Write human readable assembly idioms and generate fast PowerPC parsers
- The idiom grammar is human-readable and PowerPC assembly-like, see GRAMMAR.md
- The generated parser is (afaik) nearly optimal, only checking whatever is needed and at the binary level, so no disassembly is performed.
- After parsing, if some code matches, a
Context
struct is returned that can be used to retrieve the values of captured variables and the offset of each instruction that matched.
The idiom
lis $GPR9,$IMM1
...
addi $GPR8,$GPR9,$IMM2
...
mulhw $GPR3,$GPR8,$GPR1
...
srawi $GPR4,$GPR2,$IMM3
generates a parser that matches unsigned integer division.
You can invoke aipg to create a C++ parser for it
./aipg Udiv.idiom
which will generate Udiv.hpp
for you.

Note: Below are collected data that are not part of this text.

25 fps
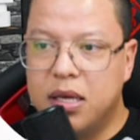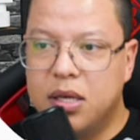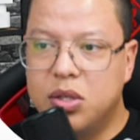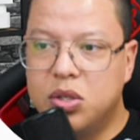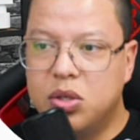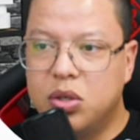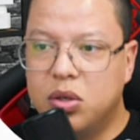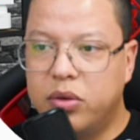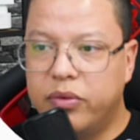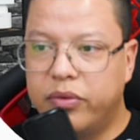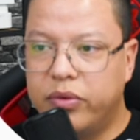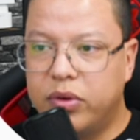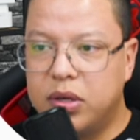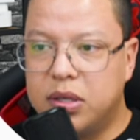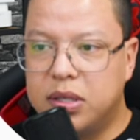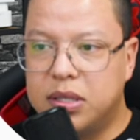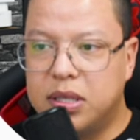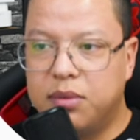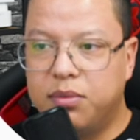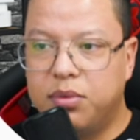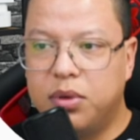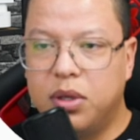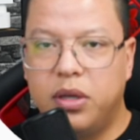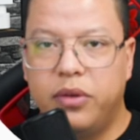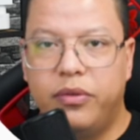So for
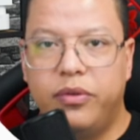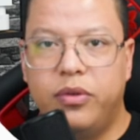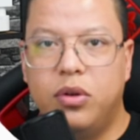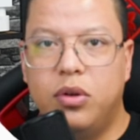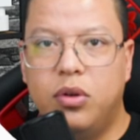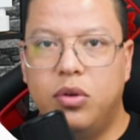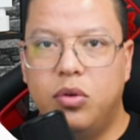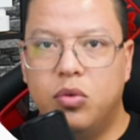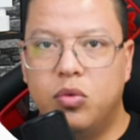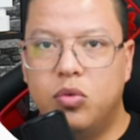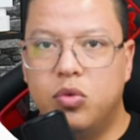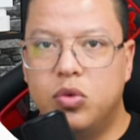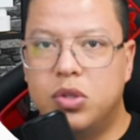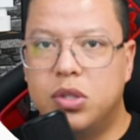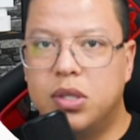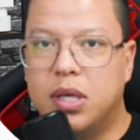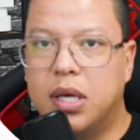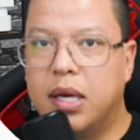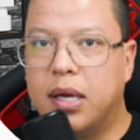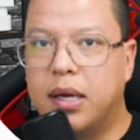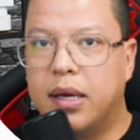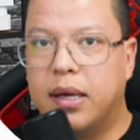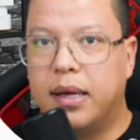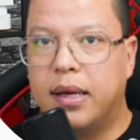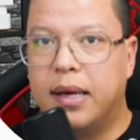example, if you use
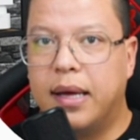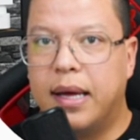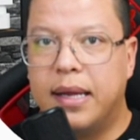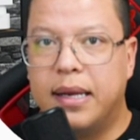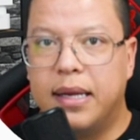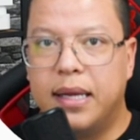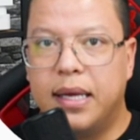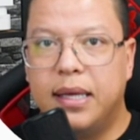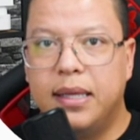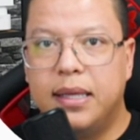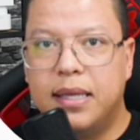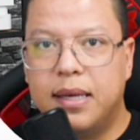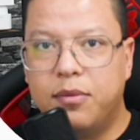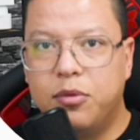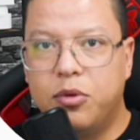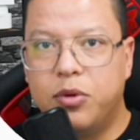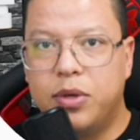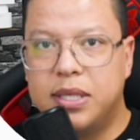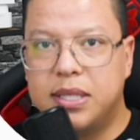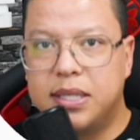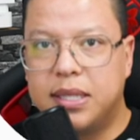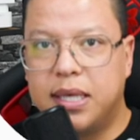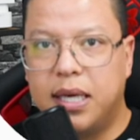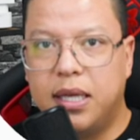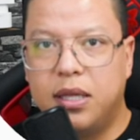an
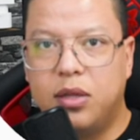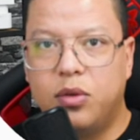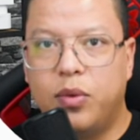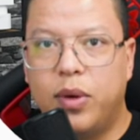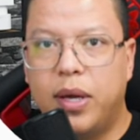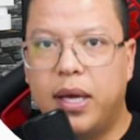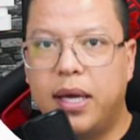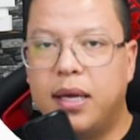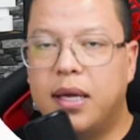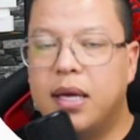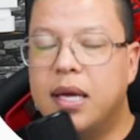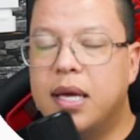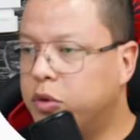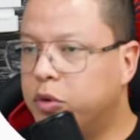AWS gateway,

You can now include that file and use it to parse your binary, for example:
#include <iostream>
#include "opcode/ppc.h"
#include "aipg/aipg.hpp"
#include "Udiv.hpp"
int main(int argc, char** argv) {
/*
original ASM:
lis r3, 0x8889
lwz r8, 0x14(r28)
addi r0, r3, -0x7777
li r3, 0
mulhw r0, r0, r7
li r3, 1
add r0, r0, r7
srawi r0, r0, 5
srwi r5, r0, 0x1f
add r6, r0, r5
*/
uint32_t ins[] = {0x3c608889, 0x811c0014, 0x38038889, 0x38800000, 0x7c003896, 0x38600001, 0x7c003a14, 0x7c002e70, 0x54050ffe, 0x7cc02a14};
aipg::Context parseCtx;
bool match = aipg::matchUdiv(std::begin(ins), std::end(ins), PPC_OPCODE_PPC, parseCtx);
std::cout << (match ? "Found match" : "No match found") << std::endl;
for (uint32_t idx : parseCtx.matchInsIdxs)

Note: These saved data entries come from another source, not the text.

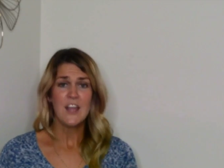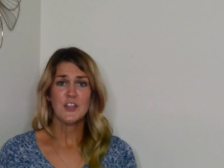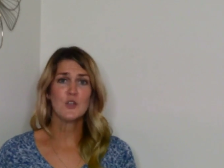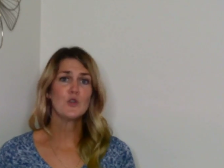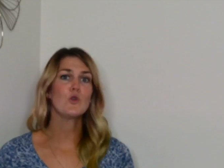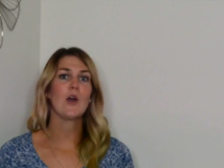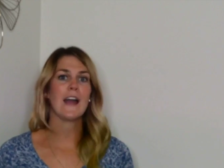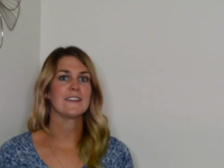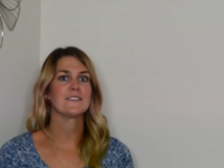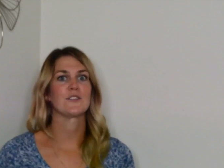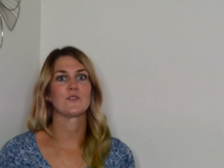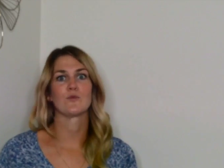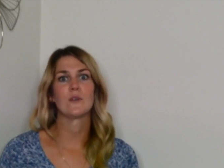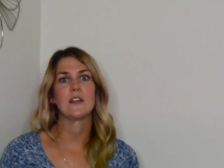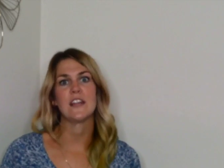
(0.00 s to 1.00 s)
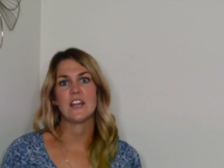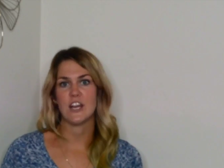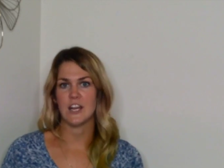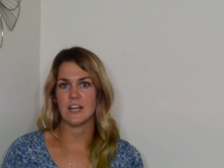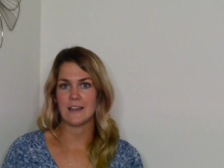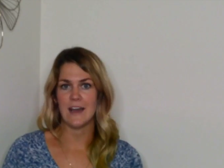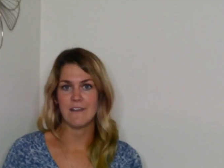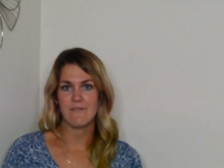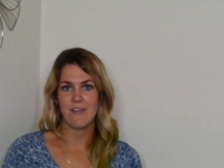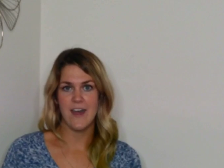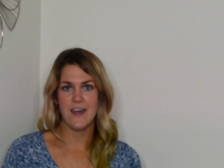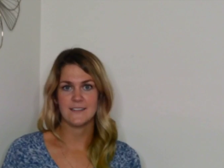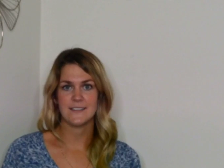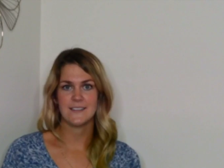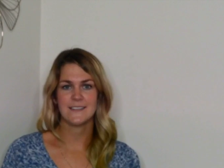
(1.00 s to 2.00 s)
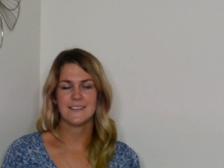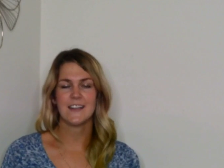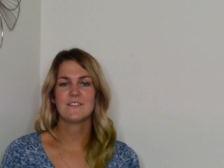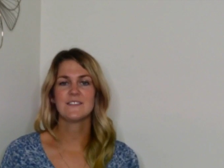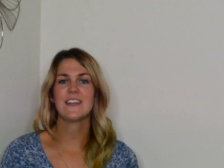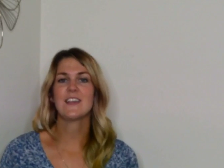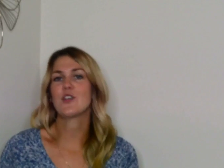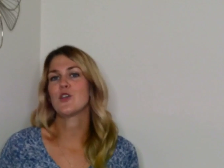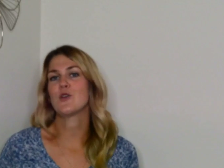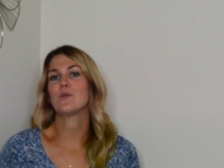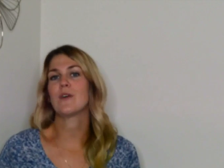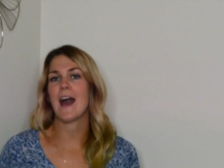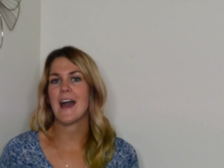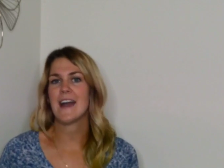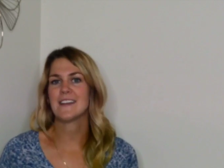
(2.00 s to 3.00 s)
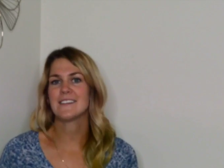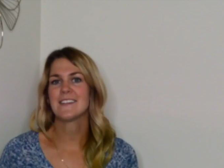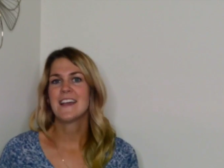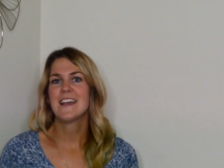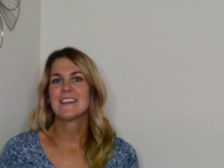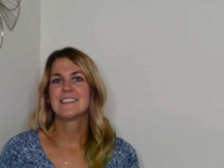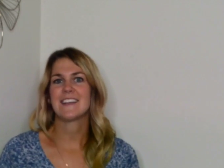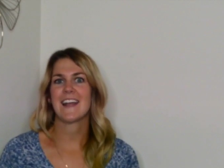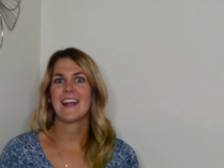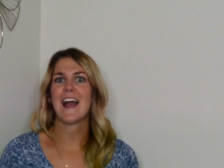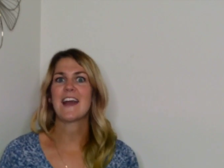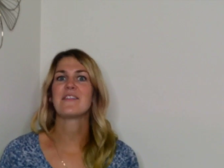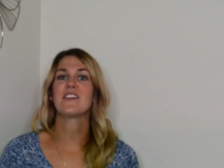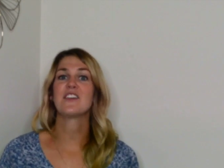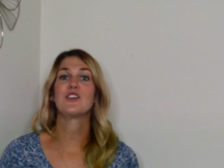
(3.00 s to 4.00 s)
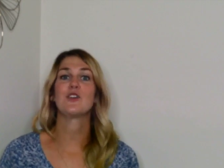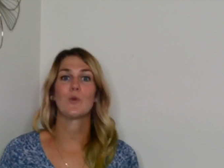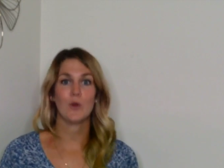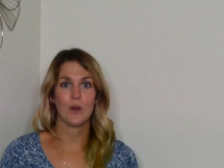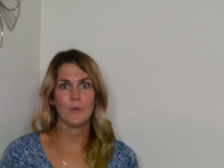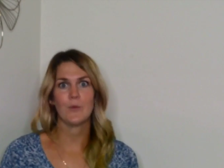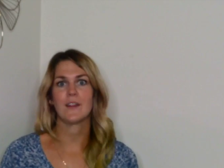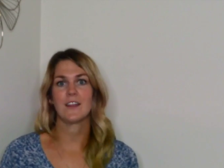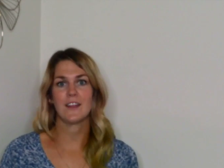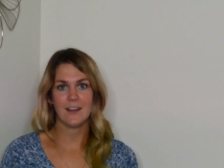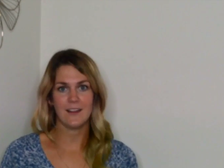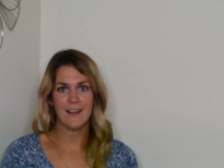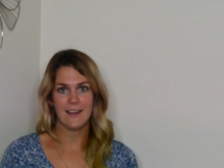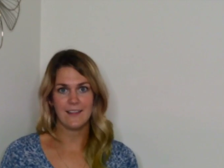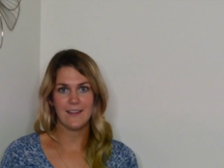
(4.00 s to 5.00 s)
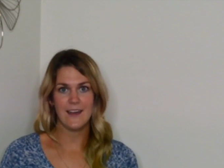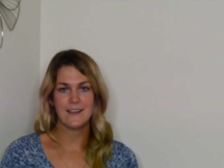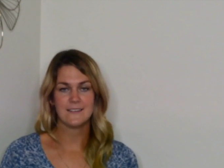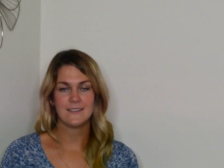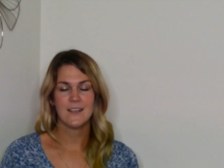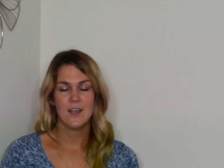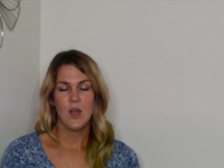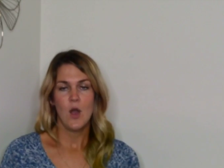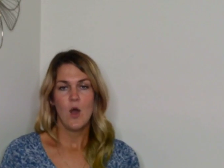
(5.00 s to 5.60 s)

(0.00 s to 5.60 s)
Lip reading: you guys are really gonna love this. Instead of saying you guys, saying I think you're really gonna like this.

std::cout << "Matcing ins idx: " << idx << std::endl;
for (auto& it : parseCtx.gprs) {
std::cout << "GPR var " << it.first << " value is r" << it.second << std::endl;
}
for (auto& it : parseCtx.imms) {
std::cout << "Immediate var " << it.first << " value is " << it.second << std::endl;
}
}
which produces the following output:
Found match
Matcing ins idx: 0
Matcing ins idx: 2
Matcing ins idx: 4
Matcing ins idx: 7
GPR var 2 value is r0
GPR var 4 value is r0
GPR var 1 value is r7
GPR var 3 value is r0
GPR var 8 value is r0
GPR var 9 value is r3
Immediate var 3 value is 5
Immediate var 2 value is -30583
Immediate var 1 value is -30583
Both the generator and the runtime parser depend on ppcdisasm-cpp. The generator requires a compiler with c++17 support and the runtime parser c++20 support
mkdir build && cd build
cmake ..
make
./aipg aipg [--out output_parser_location file1.idiom file2.idiom ..

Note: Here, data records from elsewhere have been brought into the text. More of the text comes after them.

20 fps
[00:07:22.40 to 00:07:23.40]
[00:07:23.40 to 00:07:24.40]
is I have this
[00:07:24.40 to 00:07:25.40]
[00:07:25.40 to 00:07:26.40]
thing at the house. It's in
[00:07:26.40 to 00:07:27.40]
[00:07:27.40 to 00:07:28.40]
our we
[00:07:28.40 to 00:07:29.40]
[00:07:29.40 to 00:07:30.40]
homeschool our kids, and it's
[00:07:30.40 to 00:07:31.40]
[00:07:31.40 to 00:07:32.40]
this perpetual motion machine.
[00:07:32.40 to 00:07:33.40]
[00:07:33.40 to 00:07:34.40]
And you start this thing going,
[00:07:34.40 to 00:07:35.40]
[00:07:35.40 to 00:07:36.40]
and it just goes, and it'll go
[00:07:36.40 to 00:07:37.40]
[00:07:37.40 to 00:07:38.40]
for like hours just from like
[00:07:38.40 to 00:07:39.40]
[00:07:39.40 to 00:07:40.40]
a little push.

When using this project's parsers in your own project, usually you will want to perform the parser generation at build time, before your targets that use them are built. You can find an example of doing this with CMake in this project's CMakeLists.txt
- Currently, rotate-shift instruction idioms can only use the 4 argument forms.
- No SPR operands in idioms. You can get around this using extended mnemonics.